Il confine tra i viaggi di esplorazione (prima) e quelli di scoperta (dopo) può apparire ai nostri occhi del tutto marginale, ma per quelli di un uomo del Quattro-Cinquecento era del tutto nuovo e intellettualmente sconvolgente. L’approccio allo studio e alla comprensione della realtà fisica – i fenomeni naturali, la geografia, la biologia, l’astronomia – mutò senza preavviso ma senza sosta. La scoperta dell’America cambiò il mondo non nel senso che ne dilatò i confini, ma nel senso che mutò lo statuto sociale della scienza, al punto che, prima, parole come “scienziato” e “scoperta” o non esistevano, o avevano un significato molto più limitato di quello che a noi appare ovvio. Dice Wootton: “la scoperta non è di per sé un’idea scientifica, quanto piuttosto un’idea fondamentale per la scienza”. Tale concetto avrebbe potuto esplodere in altri luoghi o in altre epoche, ma è un fatto storico che il seme piantato da Colombo attecchì nell’Europa del Cinquecento, che “si dimostrò capace di abbandonare le vecchie teorie e adottare le nuove, di rigettare l’idea di un sapere fondamentalmente completo e di abbracciare quella di sapere come progresso continuo”, e ciò perché “la cultura europea dava ampio spazio alla competizione e alla diversità”.

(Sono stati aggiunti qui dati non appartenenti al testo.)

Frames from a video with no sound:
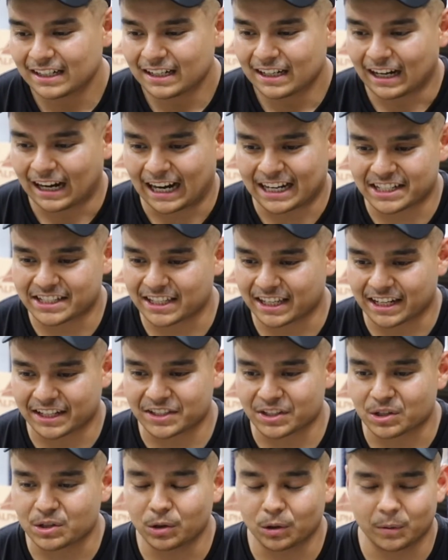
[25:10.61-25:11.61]
I just think it's
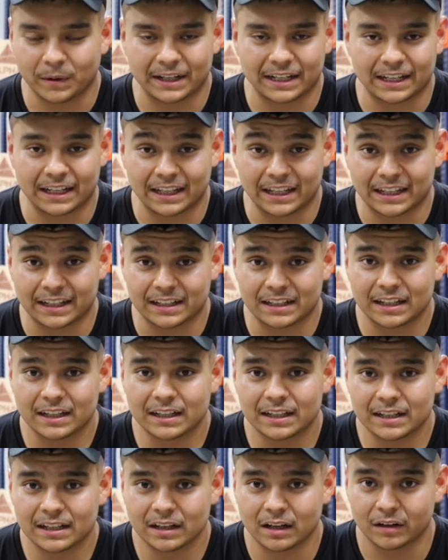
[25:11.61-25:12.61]
a cool way to end
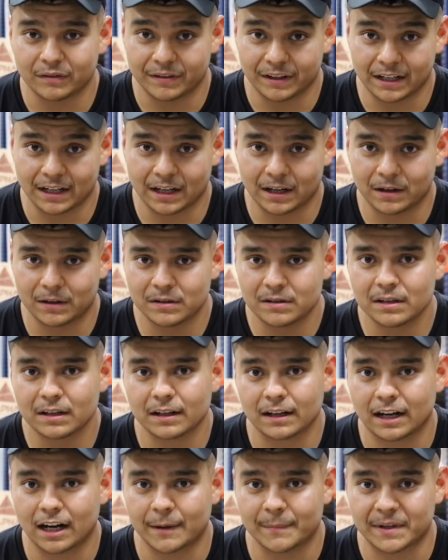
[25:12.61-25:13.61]
a video
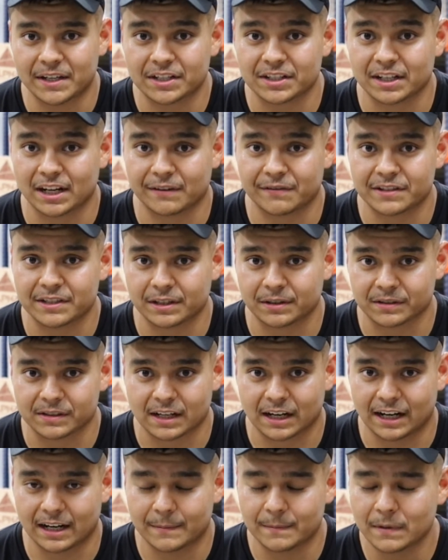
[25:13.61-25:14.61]
each and every single
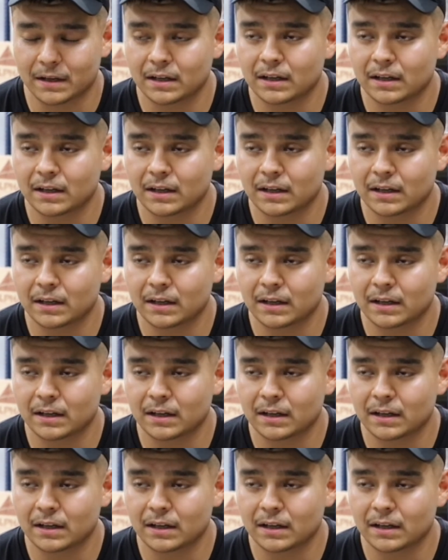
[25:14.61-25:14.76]
time,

Prima di allora, la scienza non era concepita come una forma di progresso, ma consisteva nel ritrovare o dedurre delle verità che si ritenevano già note agli antichi, e che erano state dimenticate. Colombo costrinse i suoi contemporanei a elaborare l’idea stessa di “scoperta”. La scienza e la tecnologia moderna nascono proprio dall’assunto che vi siano ancora cose da scoprire; e dal conseguente tentativo di farlo. Il processo non fu né rapido né facile, ma cambiò tutte le coordinate culturali dell’epoca. Non era più possibile pensare che tutto fosse nascosto nelle pagine della Bibbia o di Aristotele, né piegare ogni evidenza in modo da renderla coerente con le immutabili verità enunciate dai filosofi. Senza saperlo o volerlo, Colombo mutò la stessa gerarchia del sapere: innescò la parabola discendente dei teologi, ed elevò i matematici sullo scranno più alto.
Questo orizzonte tanto vasto ci riporta al significato del pezzo di marmo scolpito da Gaetano Russo e posto centoventicinque anni fa in quello che oggi è Columbus Circle a New York. La rilevanza storica di Colombo non dipende da quello che era né da quello che intendeva fare, e neppure dalle tragedie che a torto o a ragione gli vengono attribuite: deriva dall’enormità della trasformazione che mise in moto, come Scrat, lo scoiattolo dell’“Era glaciale” che, nel tentativo di nascondere la sua ghianda, innesca la deriva dei continenti.
Celebrare il Columbus Day significa riconoscere che la modernità si fonda sul rifiuto dell’uniformità culturale e sul valore sociale della diversità. Mai come adesso, in un momento in cui il vento passatista soffia fortissimo tra di noi, è stato importante perdonare a Cristoforo Colombo i suoi peccati terreni, e dargli atto che la nostra cultura è figlia della scoperta sua.